Peripheral artery disease is often caused by atherosclerosis. In atherosclerosis, fatty deposits (plaques) build up in your artery walls and reduce blood flow.

Although the heart is usually the focus of discussion of atherosclerosis, this disease can and usually does affect arteries throughout your body. When it occurs in the arteries supplying blood to your limbs, it causes peripheral artery disease.

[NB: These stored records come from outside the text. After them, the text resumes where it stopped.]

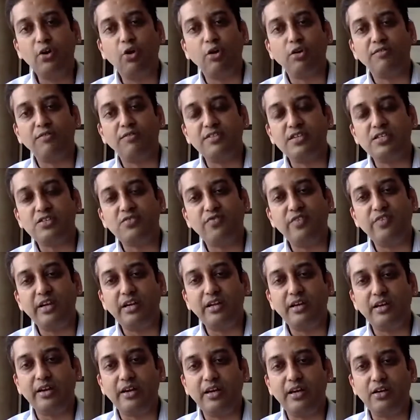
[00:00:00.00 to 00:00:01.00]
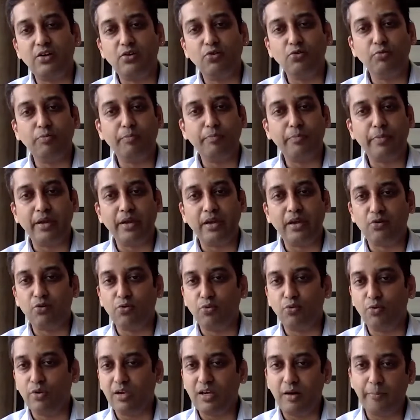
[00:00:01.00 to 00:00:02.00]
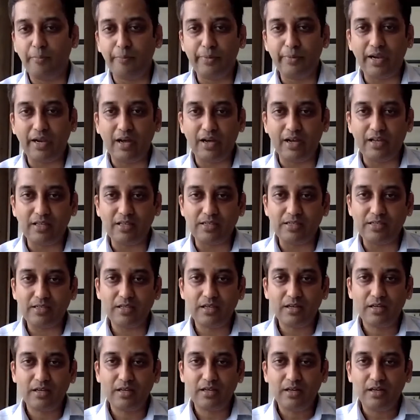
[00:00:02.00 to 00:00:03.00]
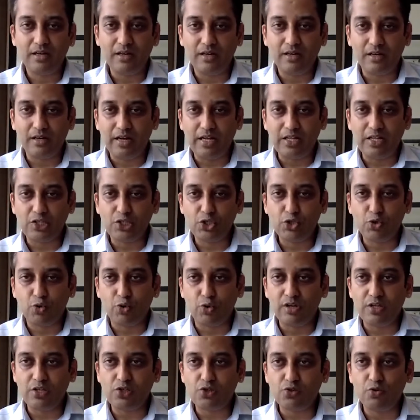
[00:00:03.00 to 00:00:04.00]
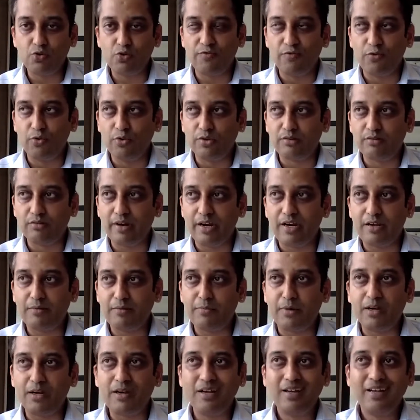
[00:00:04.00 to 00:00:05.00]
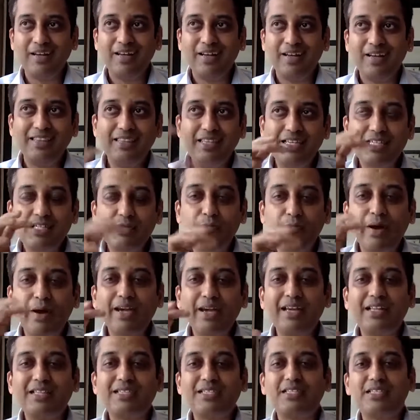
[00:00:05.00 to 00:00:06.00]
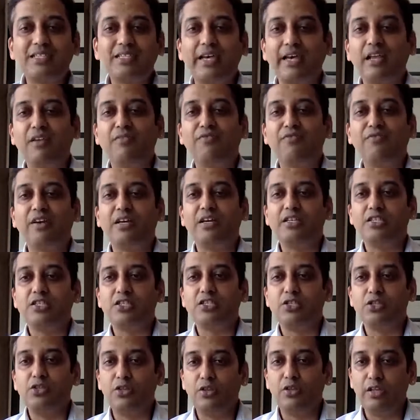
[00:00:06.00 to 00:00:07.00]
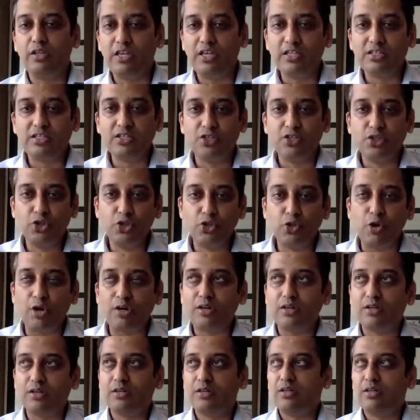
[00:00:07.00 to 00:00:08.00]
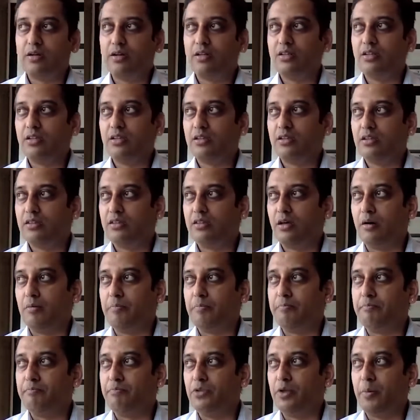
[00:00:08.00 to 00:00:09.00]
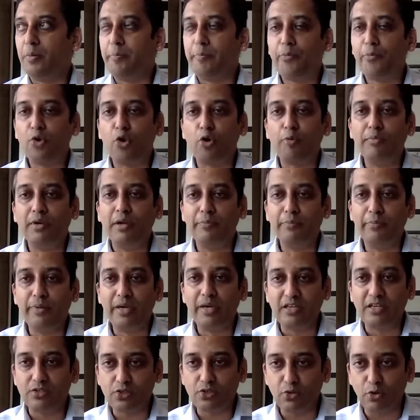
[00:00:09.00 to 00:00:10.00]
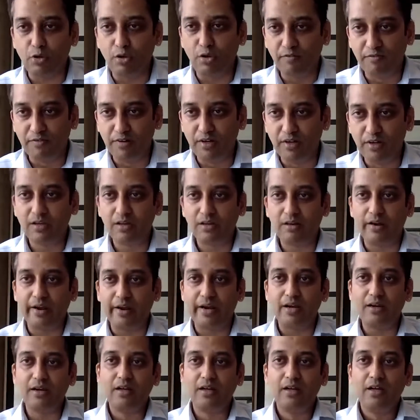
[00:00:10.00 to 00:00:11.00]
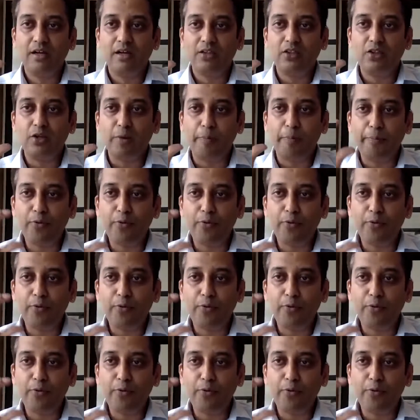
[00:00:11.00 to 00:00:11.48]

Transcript: all of this feeding into payroll, compliance, and so on and so forth, right? But this by itself is not the problem being solved, right? The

Less commonly, the cause of peripheral artery disease may be blood vessel inflammation, injury to your limbs, unusual anatomy of your ligaments or muscles, or radiation exposure.

Treatments

Treatment for peripheral artery disease has two major goals. The first is to manage symptoms, such as leg pain, so that you can resume physical activities. The second is to stop the progression of atherosclerosis throughout your body to reduce your risk of heart attack and stroke.

Angioplasty and surgery

In this procedure, a small hollow tube (catheter) is threaded through a blood vessel to the affected artery. There, a small balloon on the tip of the catheter is inflated to reopen the artery and flatten the blockage into the artery wall, while at the same time stretching the artery open to increase blood flow. Your doctor may also insert a mesh framework called a stent in the artery to help keep it open. This is the same procedure doctors use to open heart arteries.

Bypass surgery

Your doctor may create a graft bypass using a vessel from another part of your body or a blood vessel made of synthetic fabric. This technique allows blood to flow around — or bypass — the blocked or narrowed artery.

Thrombolytic therapy

If you have a blood clot blocking an artery, your doctor may inject a clot-dissolving drug into your artery at the point of the clot to break it up.